▶ [Records for the task]

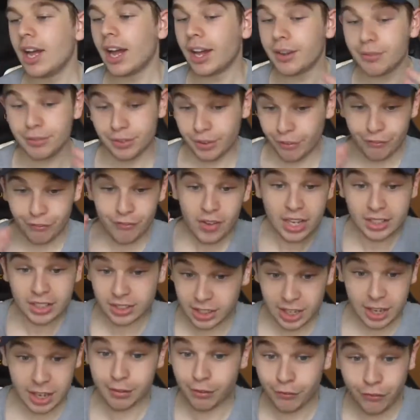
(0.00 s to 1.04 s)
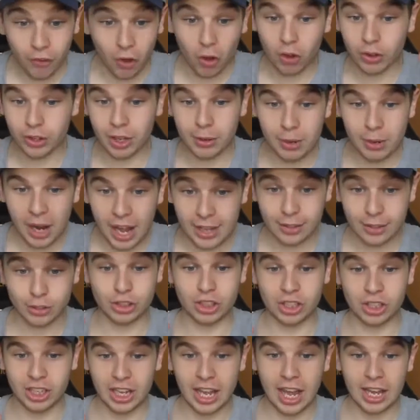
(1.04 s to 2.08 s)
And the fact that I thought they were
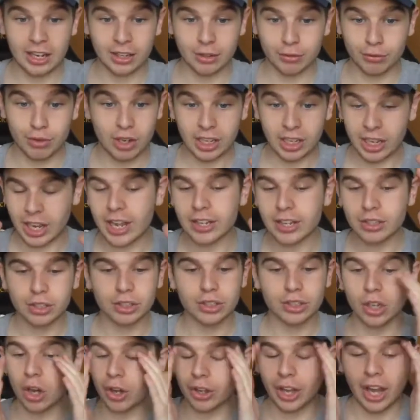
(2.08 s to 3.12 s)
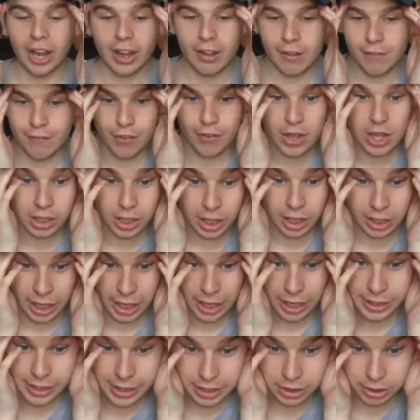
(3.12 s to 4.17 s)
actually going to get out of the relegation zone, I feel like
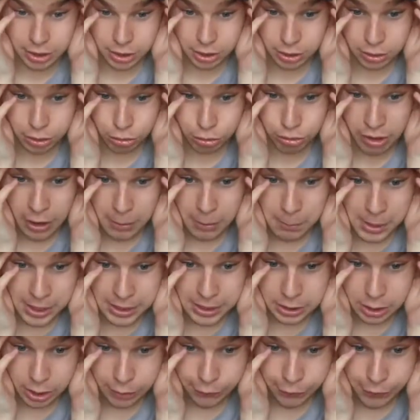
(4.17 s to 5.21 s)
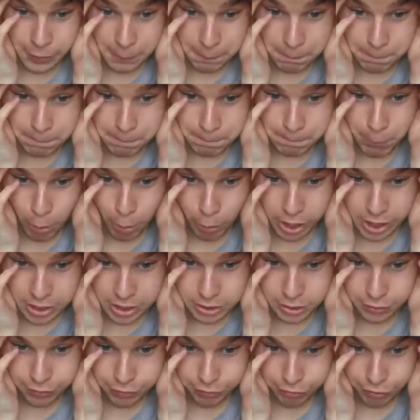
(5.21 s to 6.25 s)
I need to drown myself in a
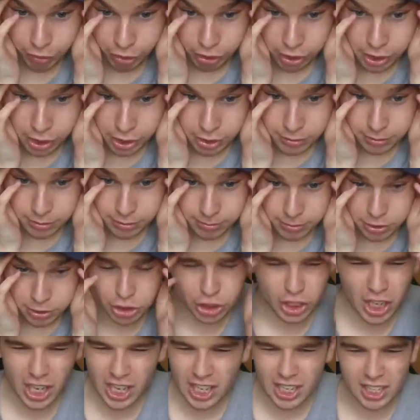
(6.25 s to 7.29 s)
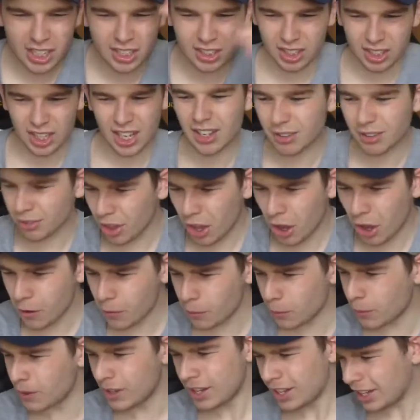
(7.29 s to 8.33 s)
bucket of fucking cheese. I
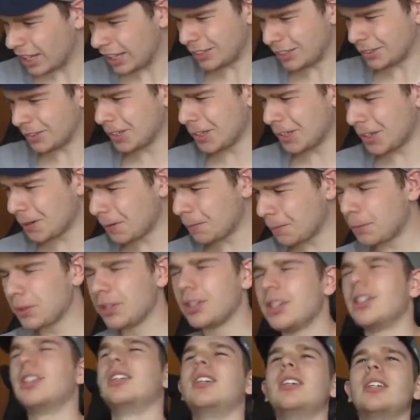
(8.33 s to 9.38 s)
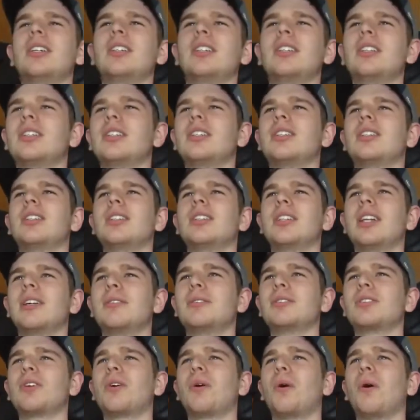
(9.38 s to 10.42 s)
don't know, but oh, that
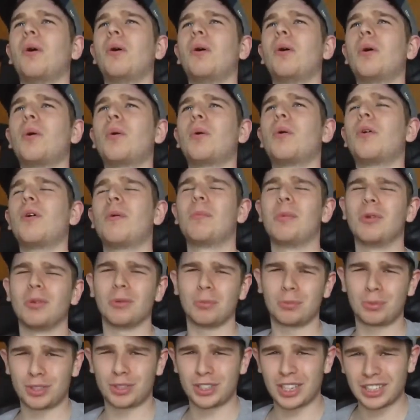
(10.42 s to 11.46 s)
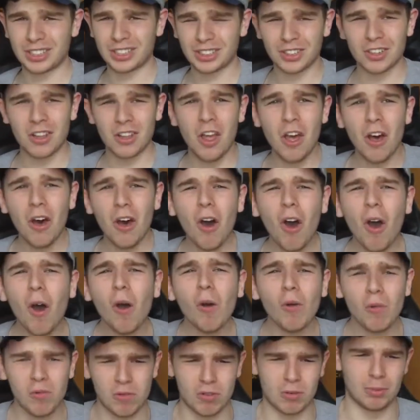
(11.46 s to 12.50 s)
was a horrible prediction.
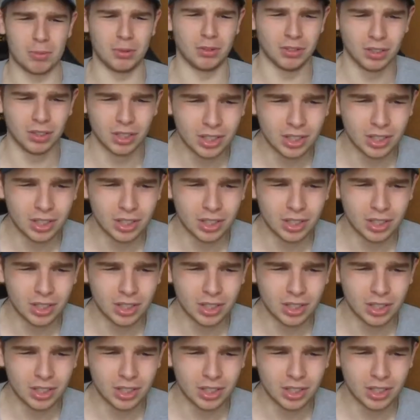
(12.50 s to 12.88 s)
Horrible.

--

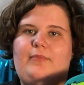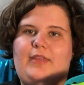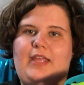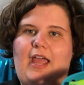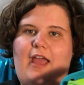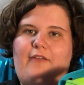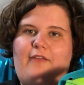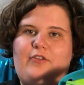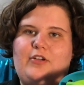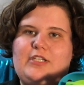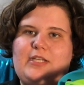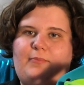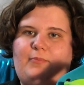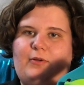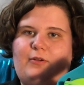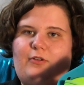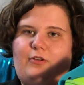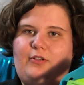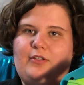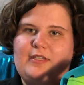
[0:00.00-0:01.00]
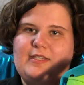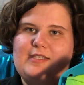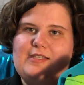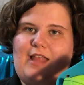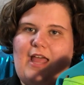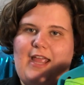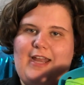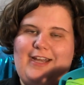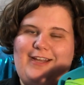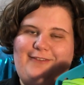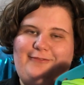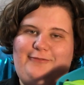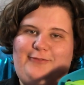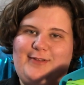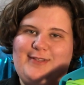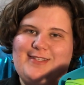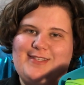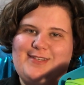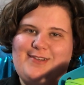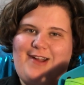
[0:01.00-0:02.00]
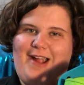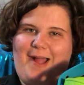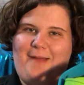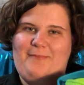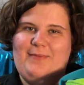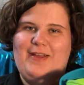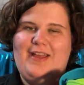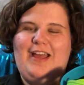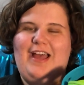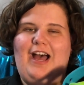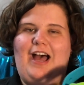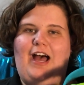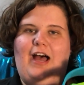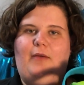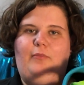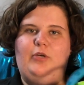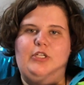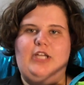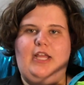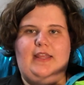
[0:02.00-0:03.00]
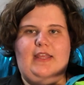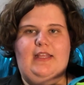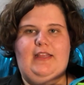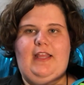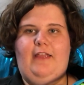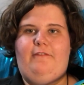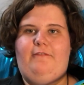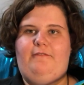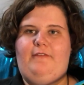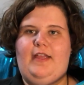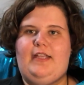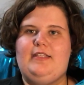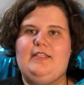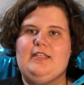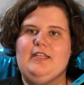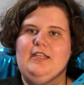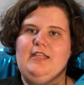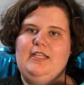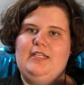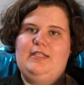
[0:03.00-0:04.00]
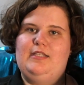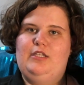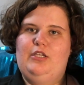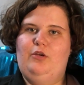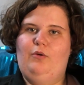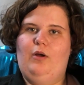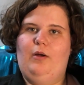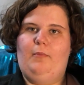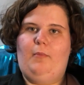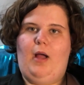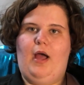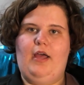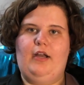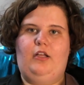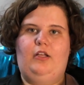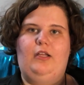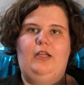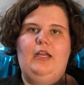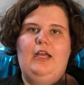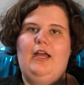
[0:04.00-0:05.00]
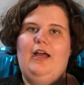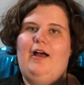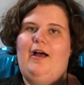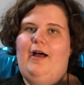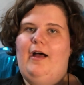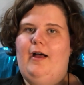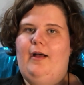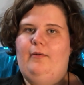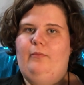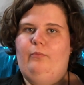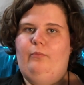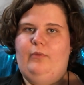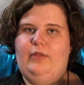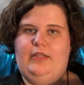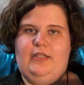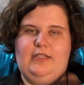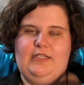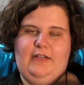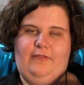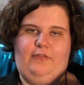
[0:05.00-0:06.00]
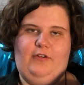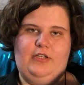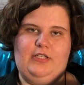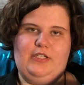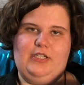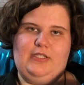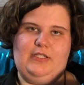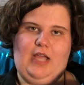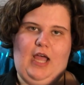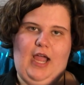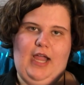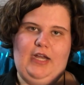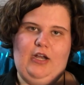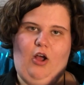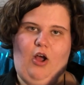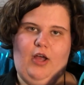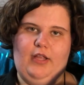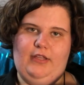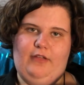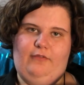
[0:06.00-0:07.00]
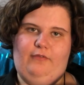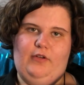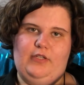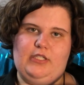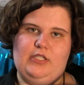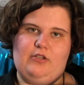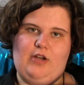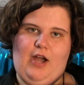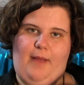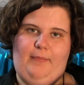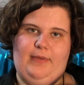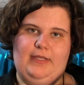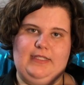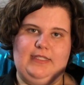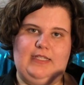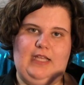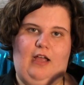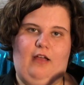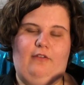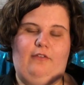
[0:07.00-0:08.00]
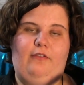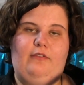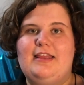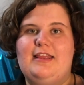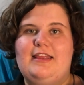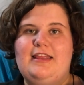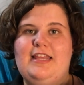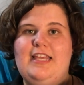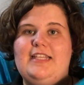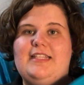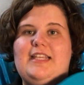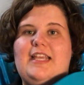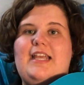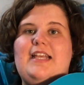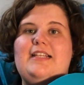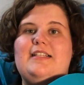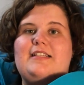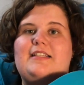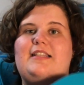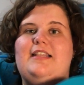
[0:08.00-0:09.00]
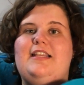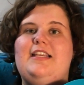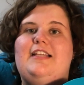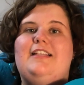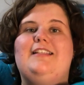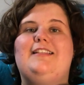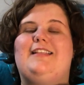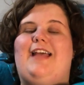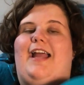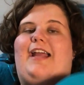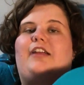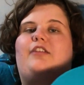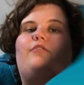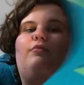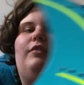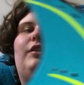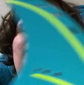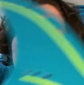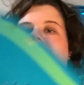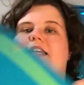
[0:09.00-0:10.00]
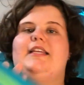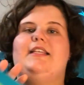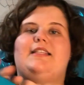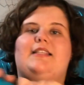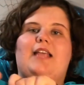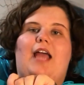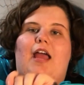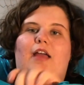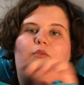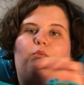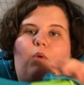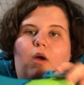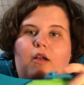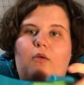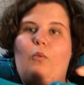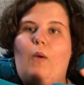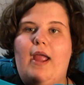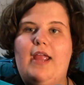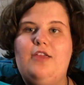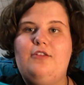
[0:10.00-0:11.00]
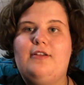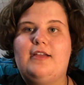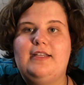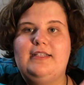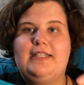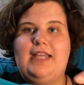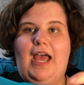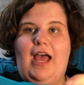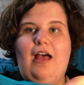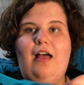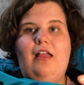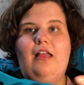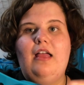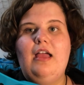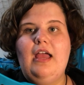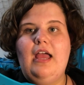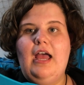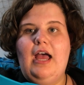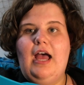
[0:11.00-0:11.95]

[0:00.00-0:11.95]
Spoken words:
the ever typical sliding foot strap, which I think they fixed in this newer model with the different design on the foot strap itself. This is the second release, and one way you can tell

▶ [Work to be completed]
Transcribe only the lines above that start at the line containing "(3.12 s to 4.17 s)" and end at the line containing "(8.33 s to 9.38 s)". Omit pictures.

▶ [Answer to this exercise]
(3.12 s to 4.17 s)
actually going to get out of the relegation zone, I feel like
(4.17 s to 5.21 s)
(5.21 s to 6.25 s)
I need to drown myself in a
(6.25 s to 7.29 s)
(7.29 s to 8.33 s)
bucket of fucking cheese. I
(8.33 s to 9.38 s)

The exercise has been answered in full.